El gran apagón no fue una pesadilla. De hecho, fue más bien lo contrario. Algo parecido a un sueño: un mundo poblado por gente amable y bondadosa con las malas intenciones anuladas. Ciudadanos comunes y corrientes dirigían el tráfico en los cruces sin semáforos en funcionamiento. Otros llevaban agua y comida a los pasajeros varados en trenes que se habían detenido en mitad de la nada. Los taxistas, incapaces de procesar tarjetas de crédito, daban sus números de teléfono móvil para que los clientes pudieran pagar sus tarifas cuando volviera la electricidad.

En el caos del transporte —los trenes retrasados, los autobuses que no llegaban, el metro detenido— algunos colegios permanecieron abiertos más tiempo esa tarde para que ningún niño se quedara solo esperando a que alguien lo recogiera. Los hospitales, siempre gratuitos en España, funcionaron con generadores y siguieron atendiendo a los enfermos. Sin teléfonos móviles operativos, niños y adolescentes se reunieron en la calle de formas más típicas de décadas pasadas que de hoy. Muchos desconocidos se juntaban y hablaban en la calle o hasta bebían cerveza juntos en la terraza de los bares. Antes bebérsela a que se caliente, bromeaban algunos carteles improvisados.

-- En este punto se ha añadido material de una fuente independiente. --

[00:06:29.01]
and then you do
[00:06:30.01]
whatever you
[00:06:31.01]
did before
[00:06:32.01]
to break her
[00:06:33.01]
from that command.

Por todas partes, todo cuanto vi resaltaba cómo el mundo seguía adelante en paz. Casi todo el mundo se tomaba el día con una buena dosis de humor y —me atrevería a decir— incluso de alegría. De alguna manera sabíamos que todo iría bien. Que no habría asaltos, ni desórdenes amenazantes. De algún modo sabíamos que nadie sacaría una pistola. No iba a ser una de esas películas apocalípticas de Hollywood. Todo lo contrario: prevalecieron la calma, la generosidad y la dedicación de los funcionarios y los trabajadores.

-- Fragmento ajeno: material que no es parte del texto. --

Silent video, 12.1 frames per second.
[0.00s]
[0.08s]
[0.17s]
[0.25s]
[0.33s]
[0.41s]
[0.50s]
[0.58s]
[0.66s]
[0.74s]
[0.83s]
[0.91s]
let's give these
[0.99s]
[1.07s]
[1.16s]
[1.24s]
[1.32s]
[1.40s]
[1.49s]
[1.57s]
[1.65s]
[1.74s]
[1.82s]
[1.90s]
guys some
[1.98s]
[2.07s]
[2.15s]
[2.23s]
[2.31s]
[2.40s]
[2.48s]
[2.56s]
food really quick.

Tal vez esa sea la gran diferencia entre las fuerzas de la extrema derecha —en Estados Unidos y en cada vez más partes de Europa, que ahora insisten en que el único camino factible es el del individualismo, cada uno por su cuenta— y la confianza que el Estado del bienestar europeo con el que me crie forja en las mentes de una comunidad. Aquí, a oscuras, descubrimos que teníamos confianza en los demás y en nuestro país, en el sentido de comunidad. ¿Existe un arma más poderosa que esa? ¿Existe un escudo mayor que ese? Saber que los demás están ahí para ayudarte, no para hacerte daño. Que cada uno de nosotros nos necesitamos mutuamente. Tan sencillo. Tan antiguo.

Eso no quiere decir que seamos invencibles. En España hemos vivido una y otra vez momentos que nos muestran nuestra propia vulnerabilidad. Durante las inundaciones que arrasaron Valencia el pasado otoño o durante la pandemia de covid hace cinco años. Esta semana fue el apagón de España y Portugal e incluso, brevemente, de Andorra y partes de Francia, horas en las que nada avanzó.

Pero aceptar que somos vulnerables, cada uno de nosotros, debería significar que confiamos más los unos en los otros, no menos; y defender que el individualismo y el aislacionismo no son el camino a seguir. De hecho, lo que he visto esta semana es lo mucho que nos fortalecemos como sociedad y como individuos cuando elegimos la alegría, la calma y el apoyo mutuo en lugar del miedo ante la adversidad. Esa vía nos dio, a oscuras, un privilegio que en otras partes del mundo no tienen con luz: sentirnos seguros en casa y en la calle. La derrota de los traficantes del miedo.

De madrugada, ya en la cama los tres, vimos que algunas luces de casa volvían a encenderse. Mi pareja y yo sonreímos. Qué alivio. Todo estaba bien. La niña dormía tranquila entre nosotros. Pusimos a cargar los teléfonos y los ordenadores. Y nos volvimos a dormir.

Paco Cerdà es periodista y escritor español.